There was a full house for the king and queen presentation at the Morrow County Fair on Aug. 29, and the grandstand was packed with the surrounding hills crowded for the rodeo on Wednesday evening.
Yet, there were memorable moments taking place every day during fair week as fairgoers strolled around the fairgrounds in picture perfect weather, bumping into friends and enjoying a BBQ pork sandwich or a milkshake at pork producers’ and dairy booths.
The first stop for many who park on the south side of the fairgrounds is the Youth Building with 4-H booth exhibits. “Tiki lights and Country nights” was the theme for the Junior Fair this year.
Ann Artrip was looking at the booths and commented on the creativity of 4-H clubs. “I wondered how they would use the theme this year, and it’s amazing how they use lights and Aloha. They are so creative,” Artrip said.
Saving the horses and small animals for another day, my next stop was the commercial building with the Headwaters and Soil and Water exhibit. Children gathered there to try their hand at corn hole or a spin-a-wheel game for the chance to choose a treat from a big pan of candy.
Walking around the track, people stopped to take pictures of bales of hay decorated with various characters, along with plenty of stands with corn dogs, lemonade and funnel cakes.
A favorite gathering place is the honey display at the Arts and Crafts building. It features Drake’s Honey Bee products with honey offered in several forms. The Drakes said it’s been a good year for the bees in Morrow County. They have gotten several swarms of bees and pulled 120 gallons of honey this year, leaving the rest for the health of the bees.
Angie Drake introduced me to four generations of her family who produce honey. She learned from her father, Richard “Dick” Davis, and had her own honey 4-H project as a youth. She and her husband, Bill, have had bees more years than they can count, and her son, William, and his wife, Megan, carry on the tradition. They started a new exhibit this year of decorative wax and health and beauty care products. Their son, Liam, just loves honey and says he has it every day.
Next on the route is the Floral Hall, which is the oldest building in the fairgrounds. It holds a feast for the eyes with gladiolas, dahlias, and shelves with flower arrangements, plants and garden produce.
The scarecrow exhibit in the central hallway drew a crowd with Spring Valley Farm’s Creswell family scarecrow. It featured a cornstalk skirt, live ivy hair and a bouquet of succulent plants. Sarah Creswell said it was a creation of her daughter, Janey, and Janey’s grandmother Ruth Creswell.
A second day at the fair, Thursday, was spent at the Large Show Arena, watching the beef and dairy feeder calf shows. It was a special moment to see this year’s Junior Fair King Bryan Sayers show his beef feeder calf and queen contestant Elizabeth Leonard show her calf along with her sister Lydia. Fair royalty aren’t just pretty faces; they are serious competitors in the show ring.

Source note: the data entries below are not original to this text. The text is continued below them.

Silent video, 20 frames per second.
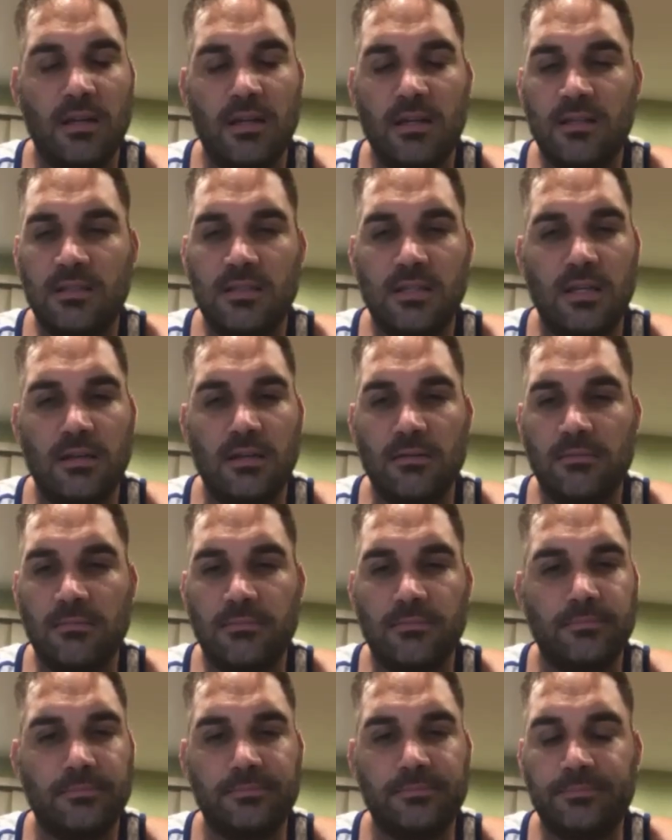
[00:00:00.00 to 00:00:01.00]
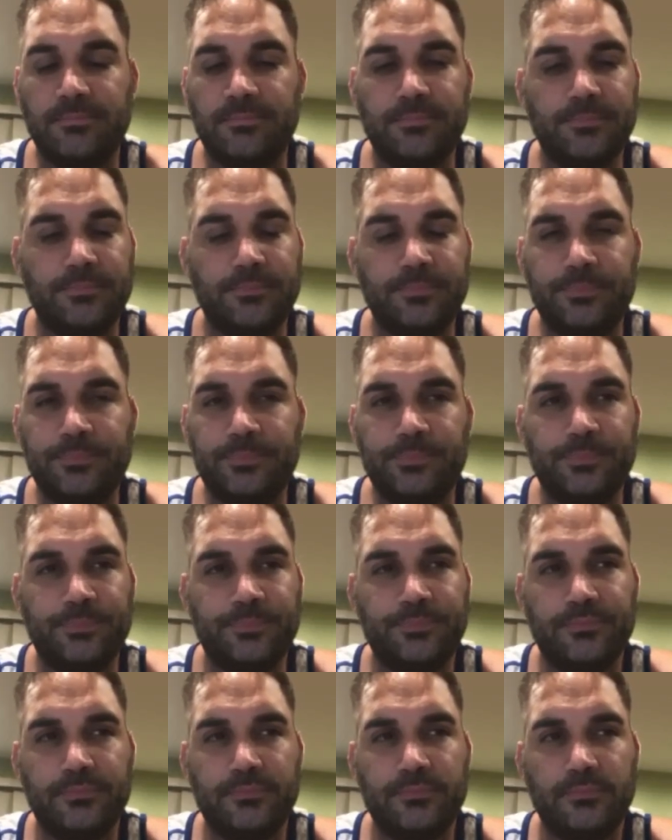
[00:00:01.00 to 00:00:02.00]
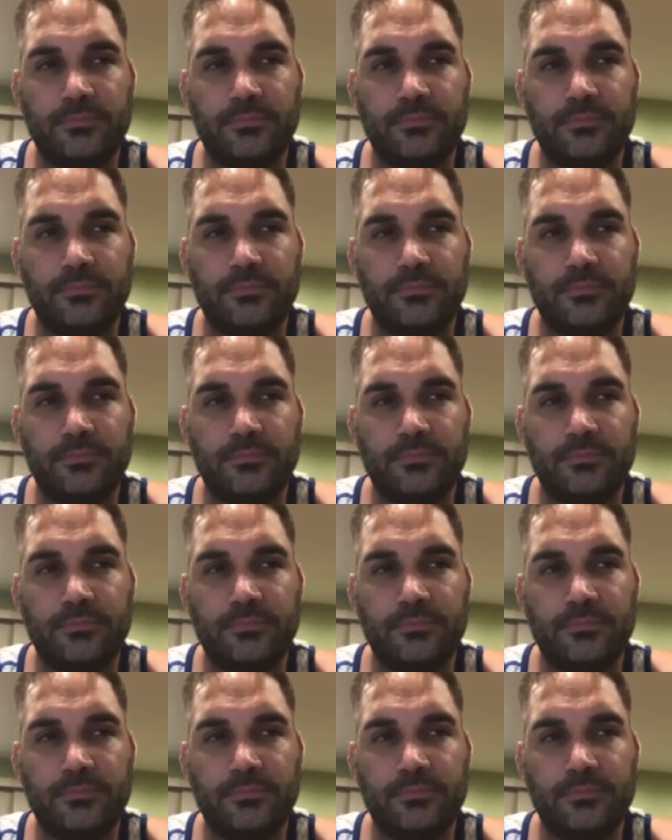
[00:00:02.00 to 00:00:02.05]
Right? So I try to order small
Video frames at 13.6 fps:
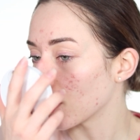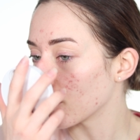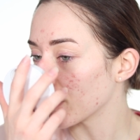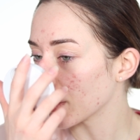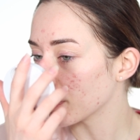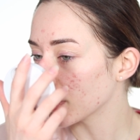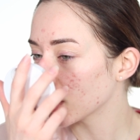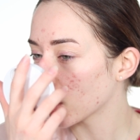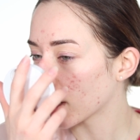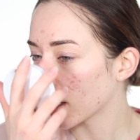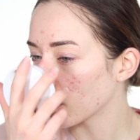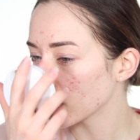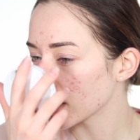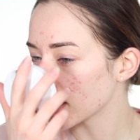Maybe you
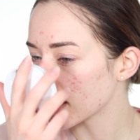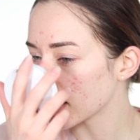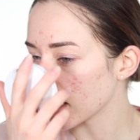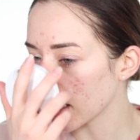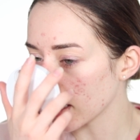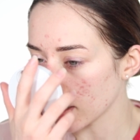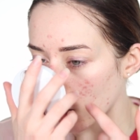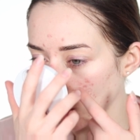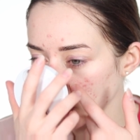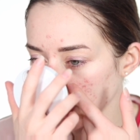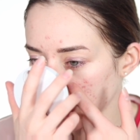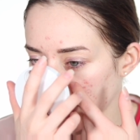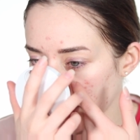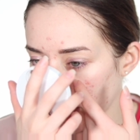can't really see it on
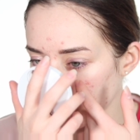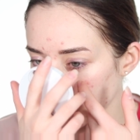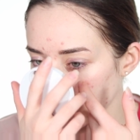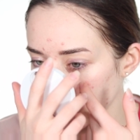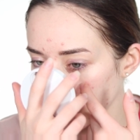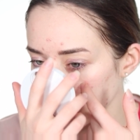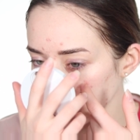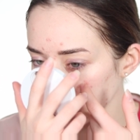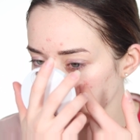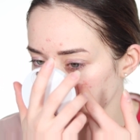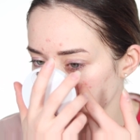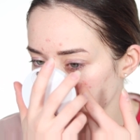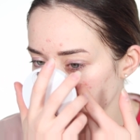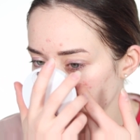the camera,
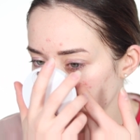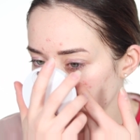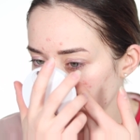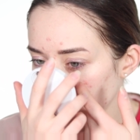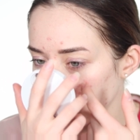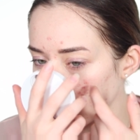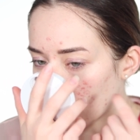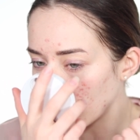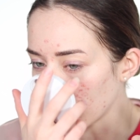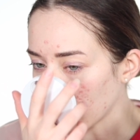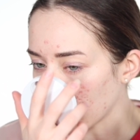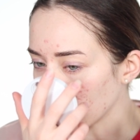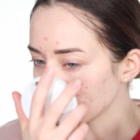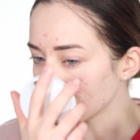
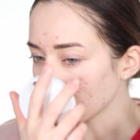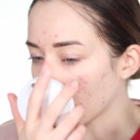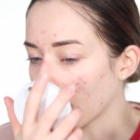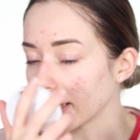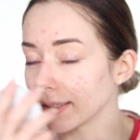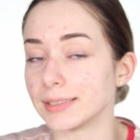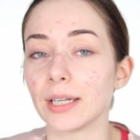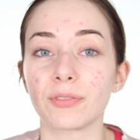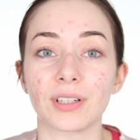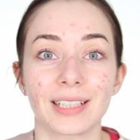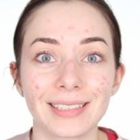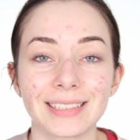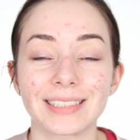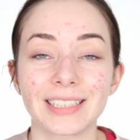but I
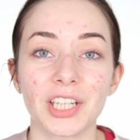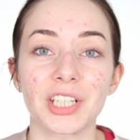definitely see a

There can be no thrill greater than having a child or grandchild win the Grand Champion title. The judge said it best that all the time and hard work of each youth shows in their poise and the way they exhibit the animal in lock step with its moves.
A last stop was the cattle barn after a look at the sheep, chickens, and rabbits before heading home.
The end of the day held a moment of sweetness and pure country delight to see Kyle and Jordan Cremeans’ children, Corey and Mikayla, cozy up to a new Jersey calf at the Chamberlain stalls.
Alberta Stojkovic is a correspondent for The Morrow County Sentinel.